───── Entries provided

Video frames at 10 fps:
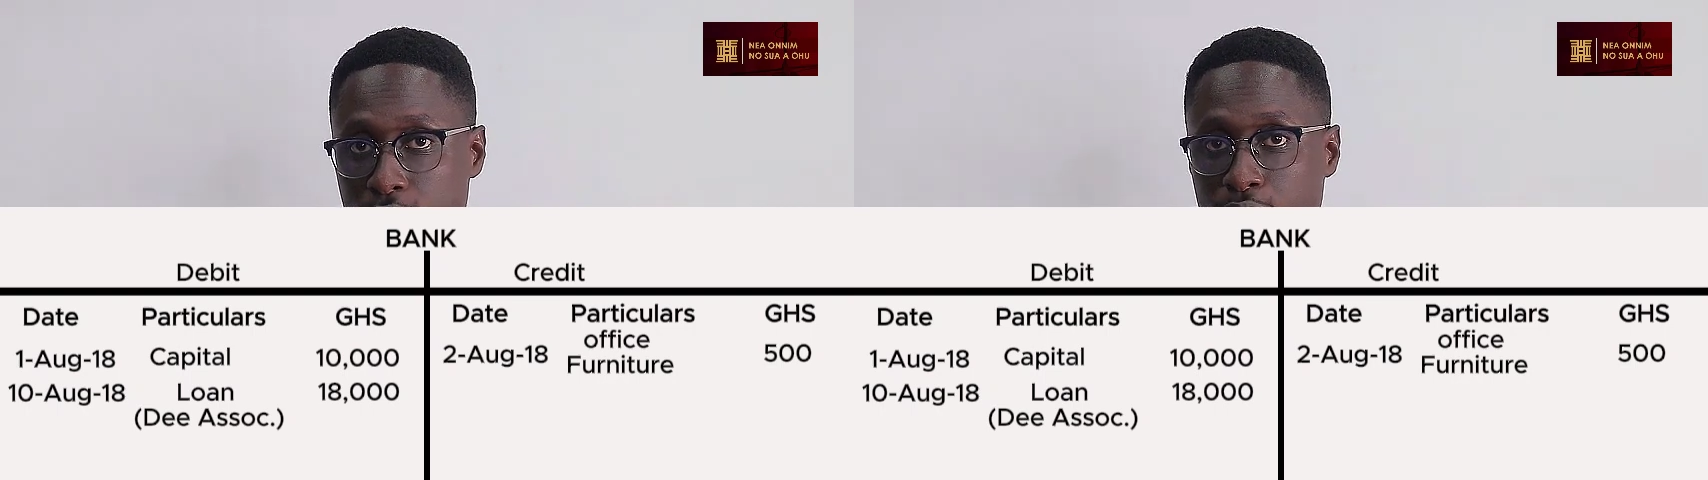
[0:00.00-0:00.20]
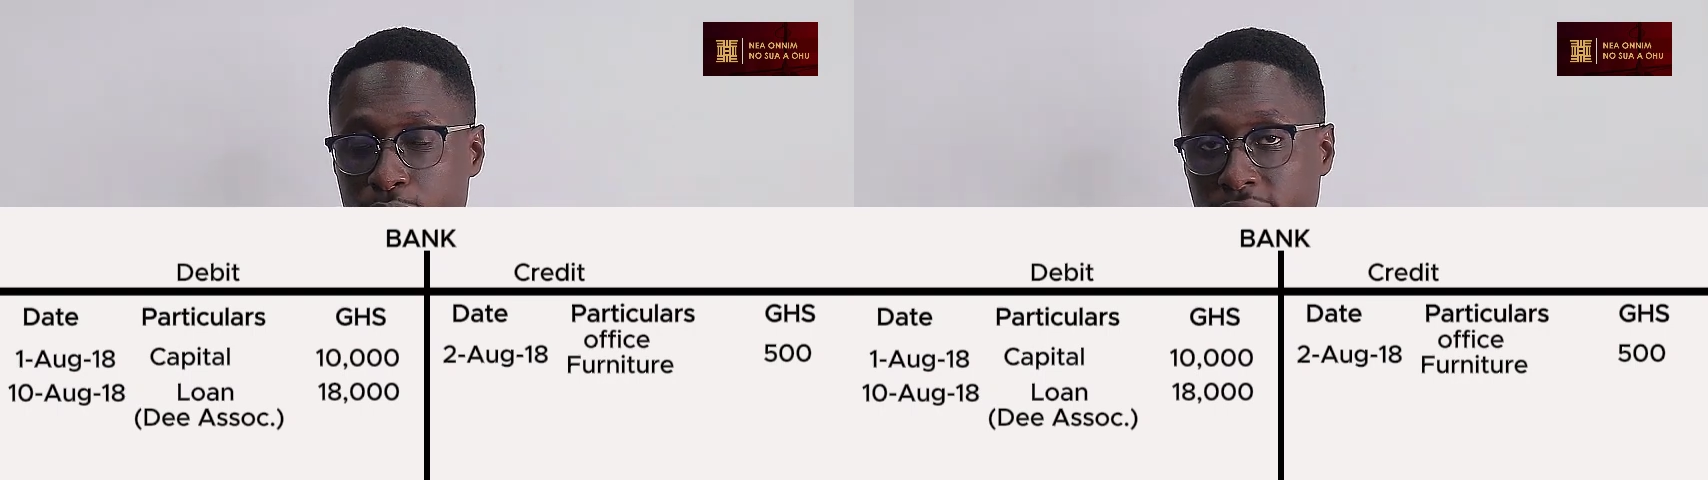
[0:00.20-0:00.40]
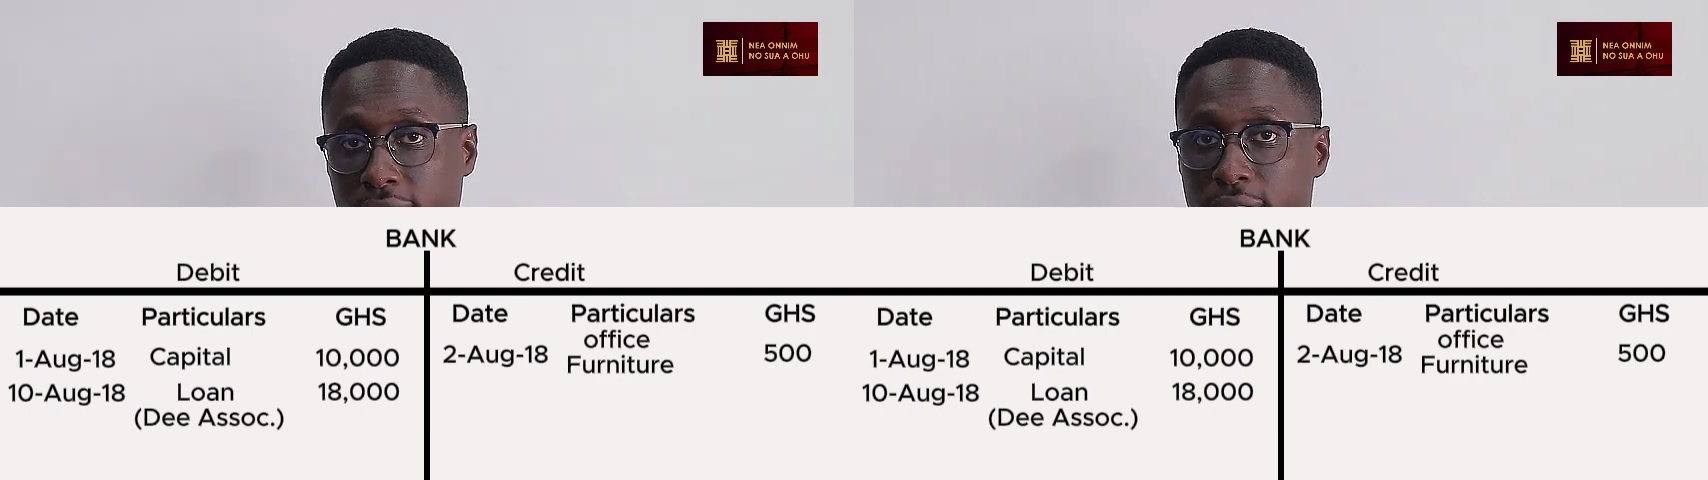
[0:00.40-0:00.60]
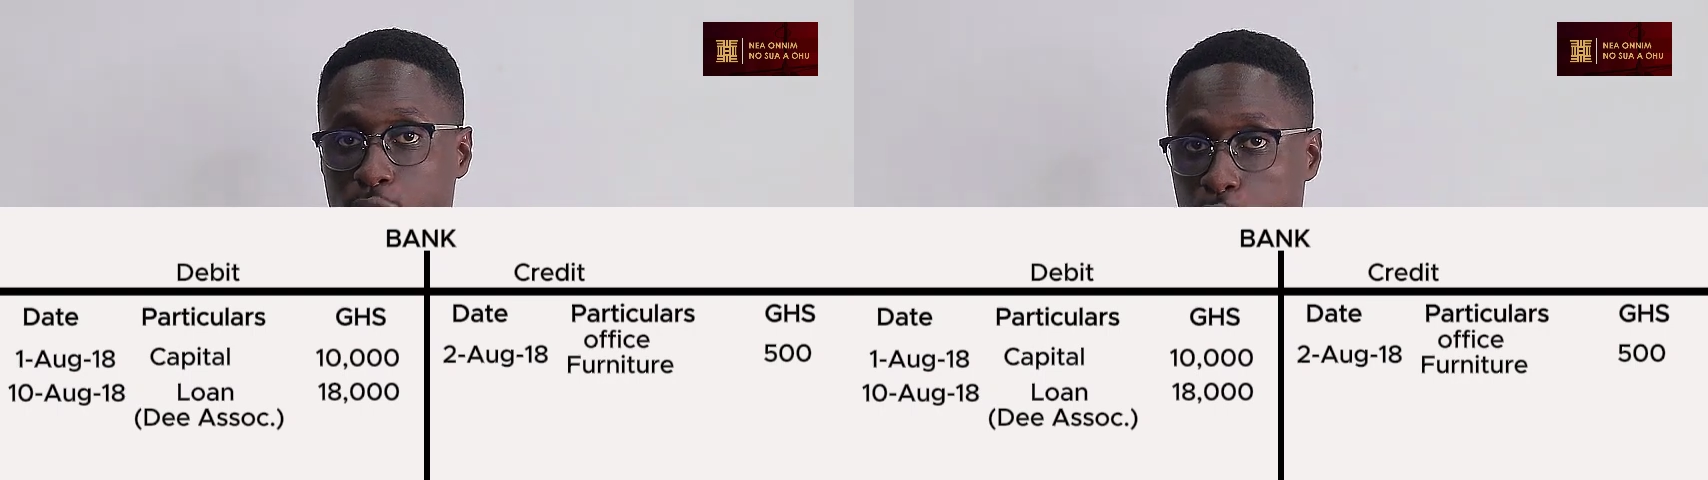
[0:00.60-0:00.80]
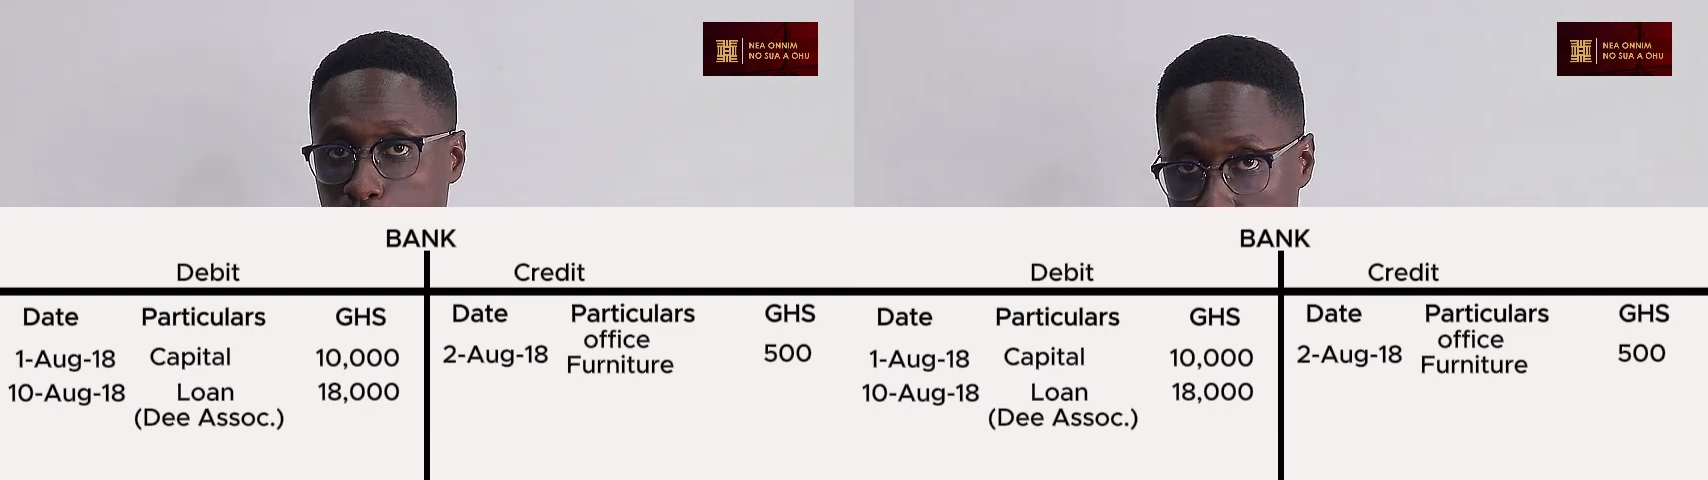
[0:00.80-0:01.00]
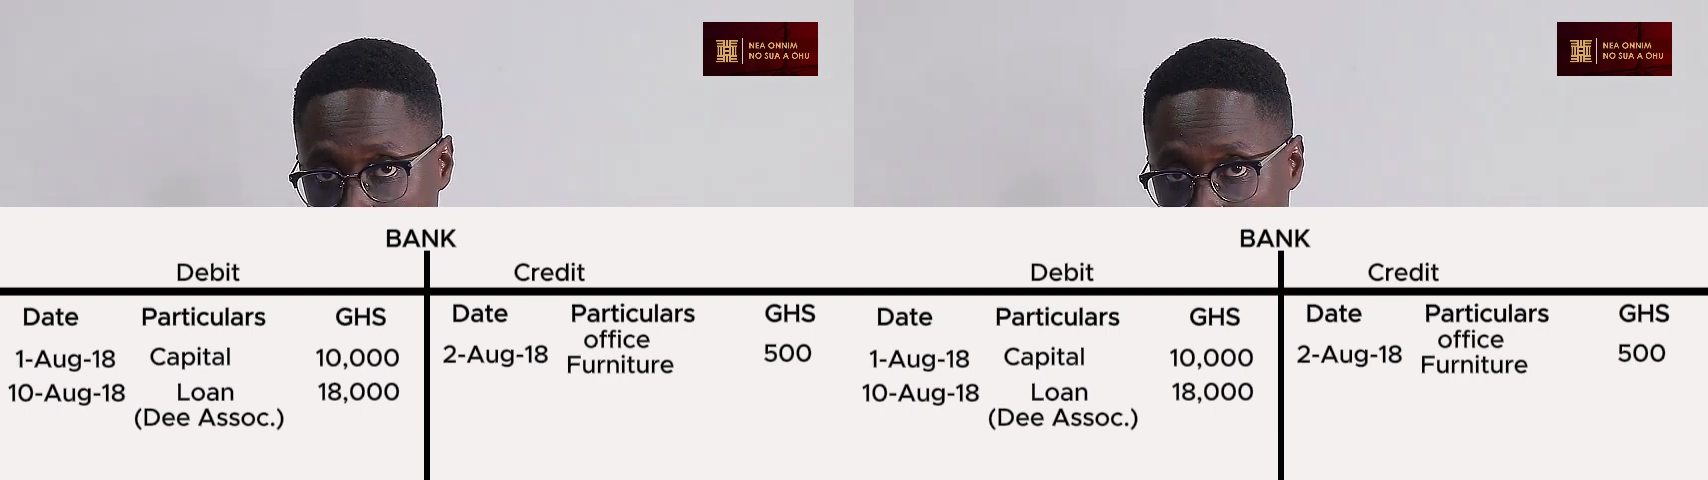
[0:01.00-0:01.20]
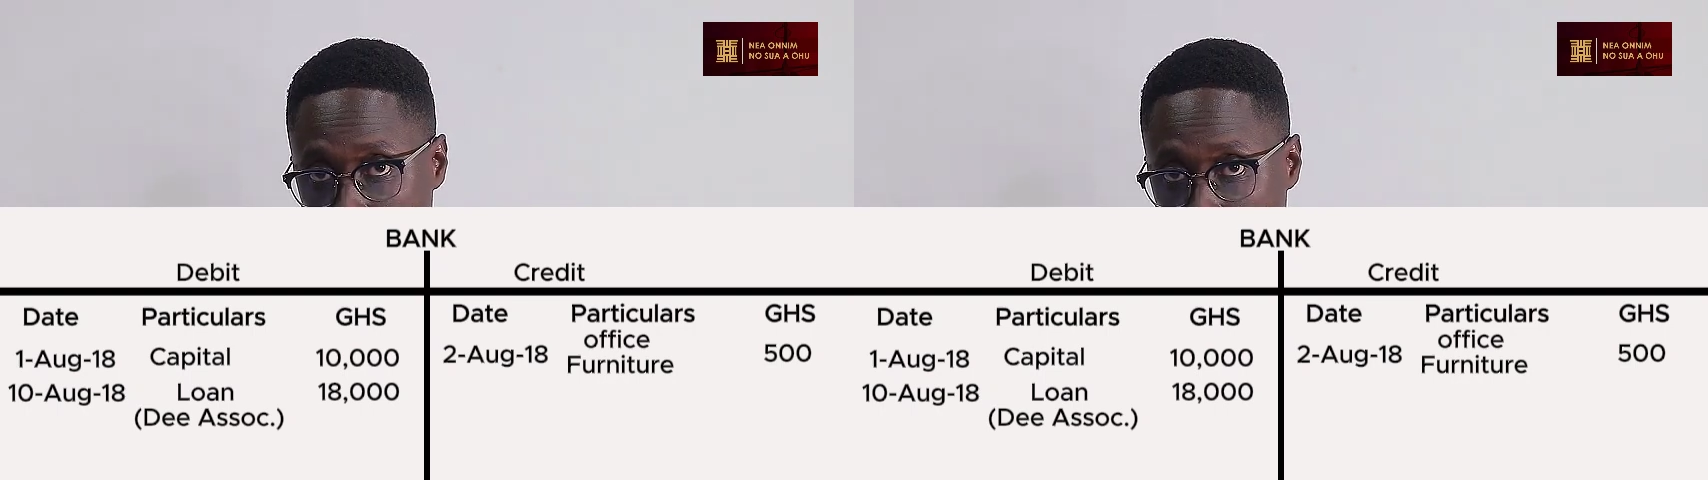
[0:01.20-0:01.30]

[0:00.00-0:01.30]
into bracket loan.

──────────

Please repeat each record exactly and keep every picture out of the copy.

__Completed task__:
Video frames at 10 fps:
[0:00.00-0:00.20]
[0:00.20-0:00.40]
[0:00.40-0:00.60]
[0:00.60-0:00.80]
[0:00.80-0:01.00]
[0:01.00-0:01.20]
[0:01.20-0:01.30]

[0:00.00-0:01.30]
into bracket loan.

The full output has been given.